Not sure if this is a useful response, but here it is anyway!

In the context of both this thread and your other I had two key difficulties in making pkcs#11, OpenSSL and apache play well together:

The first lay in the the fight to make the later two meet the requirement that there be exactly one application library context per process [p 17 PKCS #11 v2.2 6.6.1]. Given you are talking about apache support of some kind, that problem remains regardless of whether you are "under" or "over" openssl.

The second was password management, apache mod_ssl is *very* wedded to PEM files and password protection thereof. For my case (Hardware Security Modules) I simply wanted to turn it all off. In your case you may be looking at providing coverage for all the password management cases that are presently supported by apache. The httpd-dev list can definitely better advise you on this one. IMV it is far from trivial.

http://www.mail-archive.com/[EMAIL PROTECTED]/msg36902.html
http://issues.apache.org/bugzilla/show_bug.cgi?id=42687
http://issues.apache.org/bugzilla/show_bug.cgi?id=42688


To be clear, I am _not_ an apache developer nor even a contributer.

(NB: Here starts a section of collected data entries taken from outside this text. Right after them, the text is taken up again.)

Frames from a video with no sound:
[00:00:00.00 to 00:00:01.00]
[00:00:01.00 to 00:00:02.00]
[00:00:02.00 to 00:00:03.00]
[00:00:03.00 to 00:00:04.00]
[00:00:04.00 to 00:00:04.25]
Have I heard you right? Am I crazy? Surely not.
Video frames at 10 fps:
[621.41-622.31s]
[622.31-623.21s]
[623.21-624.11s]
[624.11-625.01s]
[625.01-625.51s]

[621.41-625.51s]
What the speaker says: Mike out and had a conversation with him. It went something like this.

I once upon a time submitted a patch (commercially sponsored) and I don't believe its gathered any interest from the community.


Other notes from the trenches:


* I found the lifecycle api and internal reference counting model used by openssl's internals excessively complicated to deal with. * Just precisely how some of openssl's process global state interacts with apache's process, worker threads and shared memory is something I still don't understand.
* Using bang up to date (trunk) apache for feasabillity work is a good idea.
* Pick a single apache MPM and don't bother about the others.

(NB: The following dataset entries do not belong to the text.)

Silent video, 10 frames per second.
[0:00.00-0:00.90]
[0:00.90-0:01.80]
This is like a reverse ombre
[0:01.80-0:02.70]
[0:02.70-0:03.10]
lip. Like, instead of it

My guess is that this thread really belongs on http-dev, but in my view the issues of mod_ssl development straddle many camps.

Best of luck ;-)

Robin


Victor B. Wagner wrote:
I was asked by one user if we are planning to provide PKCS#11 module,
based on OpenSSL (it was in the context of adding GOST algorithms
support to the Mozilla-based software).

I doubt is this solution is technically feasable.

As far as I know, most people do it other way around - write interfaces
which allow to USE PKCS#11 modules from within OpenSSL. I've seen at
least two engines which interface external PKCS#11 modules, and both are
incomplete, so if there is a PKCS#11 module which implements new public
key algorithm, they wouldn't allow to use it.
But question is - is it a good idea to write PKCS#11 module which uses
OpenSSL (with all its engine support) for cryptography and supports
everything OpenSSL supports.

I haven't studied PKCS#11 specification in great detail - it is very huge.
 From the first glance it looks like just a big enough coding effort -
 OpenSSL contains all neccessary cryptography routines and ASN.1 support
 to provide PKCS#11 interface.

May be someone on this list hav dug a bit deeper in the PKCS#11
specification and can give more arguments pro or contra?